Cyclisme

John Lelangue, le manager belge de l'équipe Phonak, a estimé qu'il était nécessaire d'attendre la contre-analyse après la révélation du contrôle positif de son coureur, l'Américain Floyd Landis, vainqueur du Tour de France. John Lelangue a expliqué qu'il faisait toujours confiance pour l'instant à son coureur mais qu'il appliquerait le code éthique (autrement dit, un licenciement) si la culpabilité de Floyd Landis était démontrée. «Nous sommes surpris du résultat mais nous appliquons la procédure du code éthique que nous avons signé. Floyd va demander la contre-analyse mais on ne va plus l'aligner sur les courses jusqu'au moment où l'affaire sera tirée au clair. Si le résultat de l'échantillon B confirme le premier résultat, il y aura licenciement», a notamment déclaré le responsable de l'équipe suisse.

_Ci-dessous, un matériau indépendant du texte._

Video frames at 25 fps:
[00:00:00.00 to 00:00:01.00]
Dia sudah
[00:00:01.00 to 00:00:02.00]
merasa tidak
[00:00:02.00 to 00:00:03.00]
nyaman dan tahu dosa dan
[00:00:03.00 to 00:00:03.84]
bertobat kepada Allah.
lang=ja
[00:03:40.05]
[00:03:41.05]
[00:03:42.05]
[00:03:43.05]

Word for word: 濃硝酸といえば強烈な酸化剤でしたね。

Sur l'hypothèse d'une explication médicale à ce cas, John Lelangue a répondu: «Je ne suis pas scientifique et je ne vais pas m'exprimer sur des taux ou des ratios (testostérone/épitestostérone). Je sais qu'il y a des cas de production naturelle de testostérone. Il faut alors passer par des examens d'endocrinologie.» Le manager de l'équipe Phonak a confirmé que Landis avait l'intention de demander une contre-analyse mais qu'il ignorait la date à laquelle elle serait pratiquée.

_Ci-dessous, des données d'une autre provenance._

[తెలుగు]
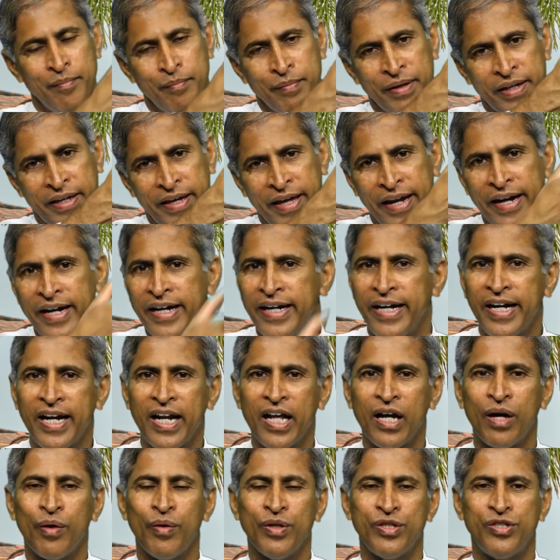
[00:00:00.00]
మీకు
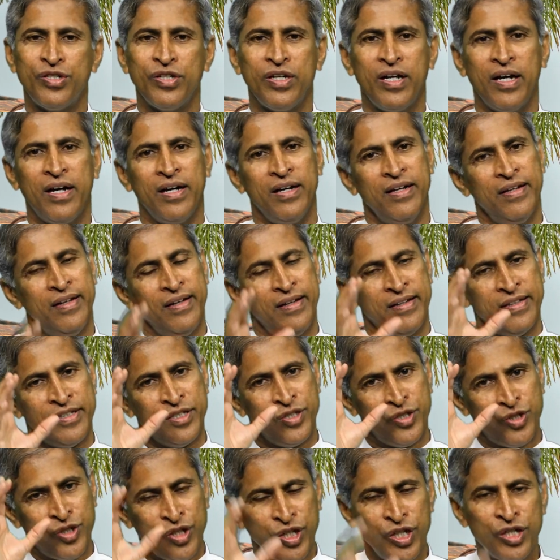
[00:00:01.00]
హెరిటరీగా వచ్చిన
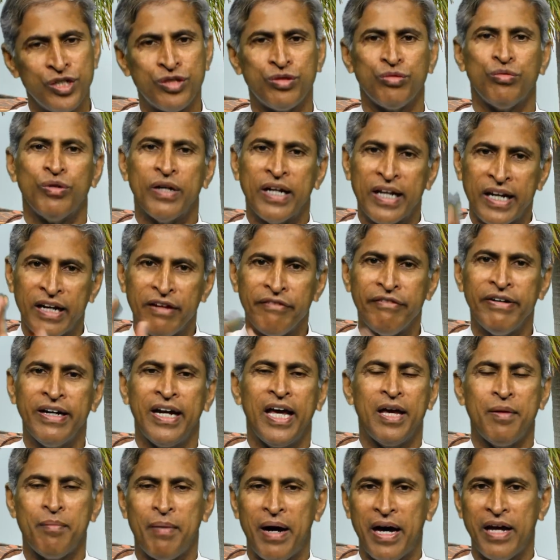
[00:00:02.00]
జీన్స్
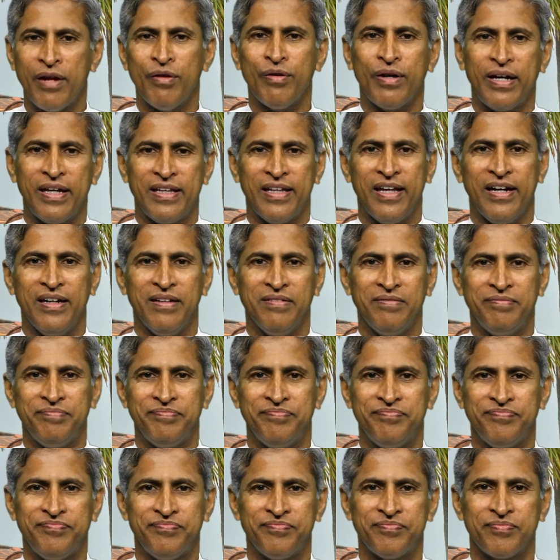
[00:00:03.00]
ఉండనివ్వండి అవి మారవు కదా
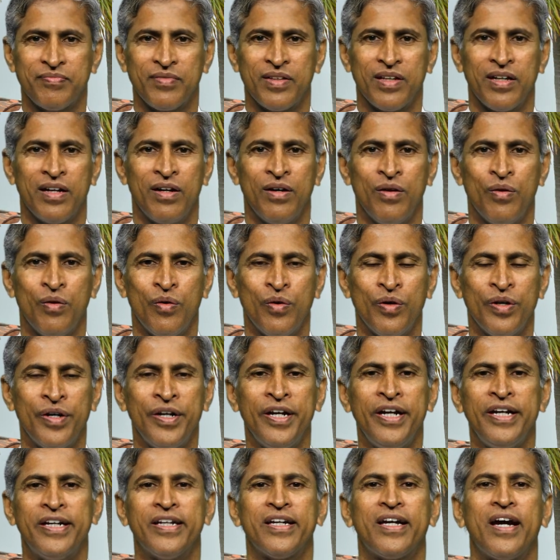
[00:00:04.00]

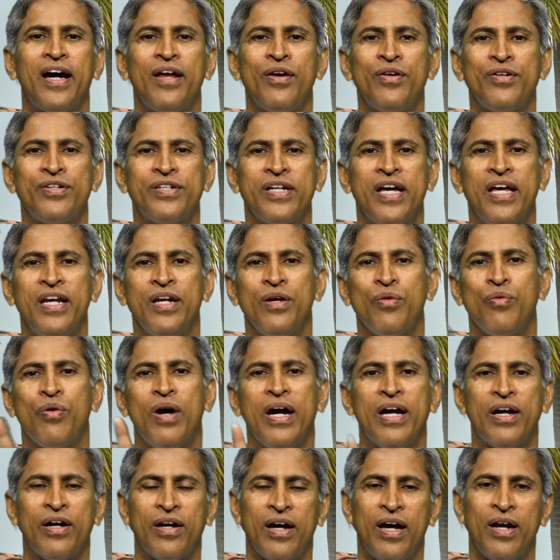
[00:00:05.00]
నీటి కాలుష్యాన్ని
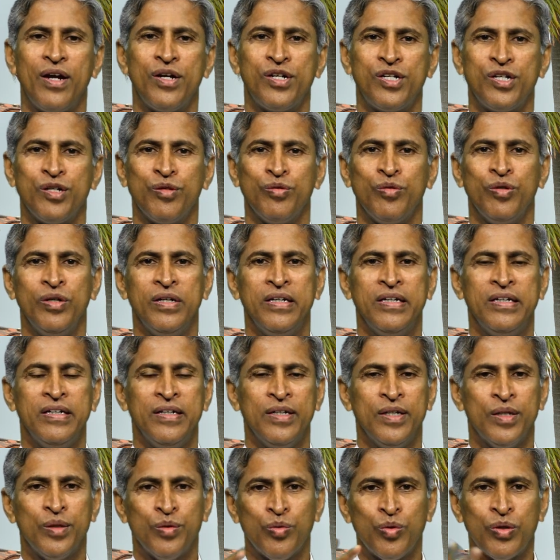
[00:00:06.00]
వాయు కాలుష్యం
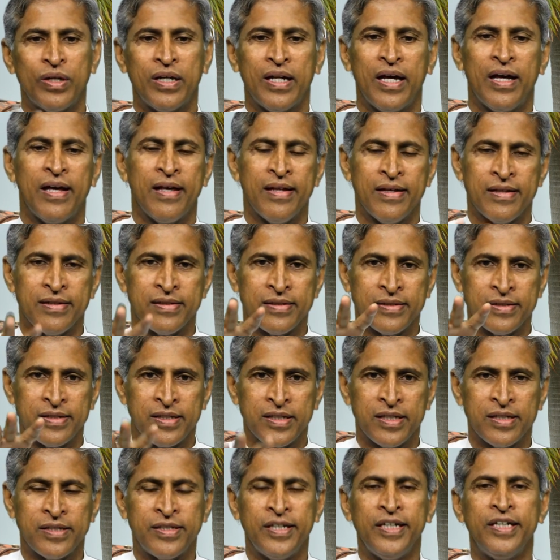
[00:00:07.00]
ఉన్న
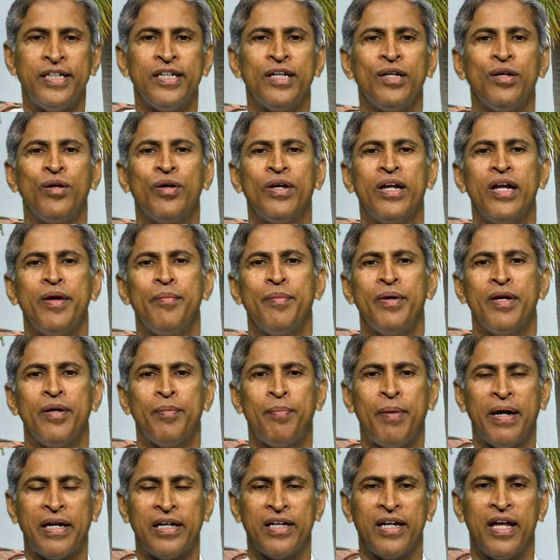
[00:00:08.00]
సిటీలోనే మీరు
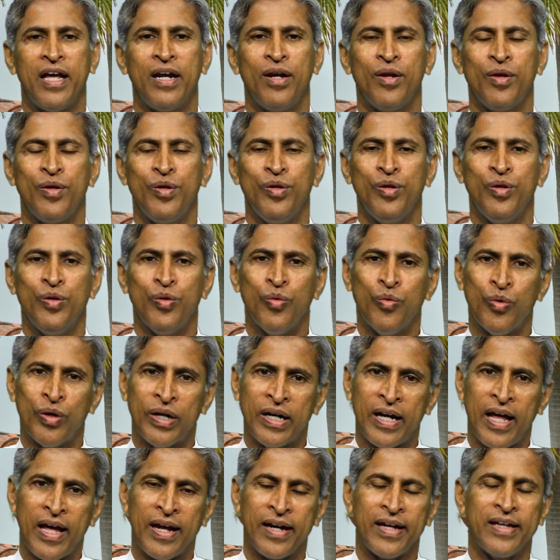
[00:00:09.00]
పట్టణాల్లో
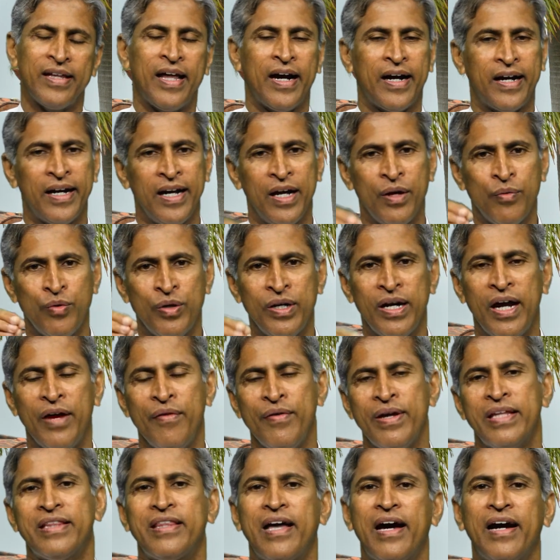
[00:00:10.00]
ఉన్నారు కదా అక్కడే ఉండి
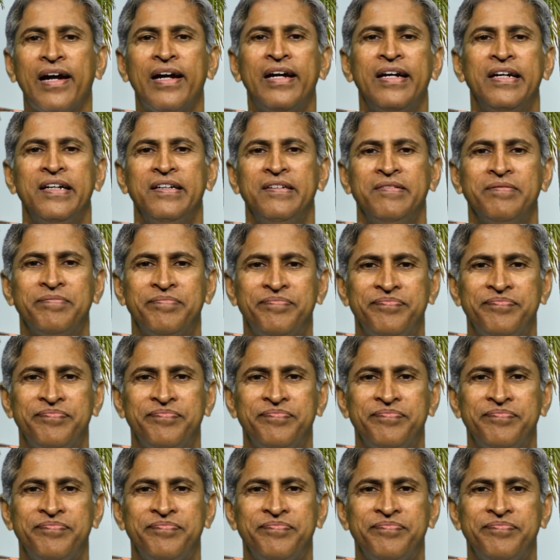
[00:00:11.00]
అవే తాగండి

De son côté, l'Agence mondiale antidopage a indiqué jeudi «suivre attentivement le processus de gestion des résultats qui est entre les mains des autorités du cyclisme», se refusant pour le moment à tout autre commentaire. A l'issue du processus d'analyse des résultats, l'Ama a la possibilité de faire appel devant le tribunal arbitral du sport au cas où elle jugerait que la décision finale prise à l'encontre du coureur ne serait pas en conformité avec le code mondial antidopage.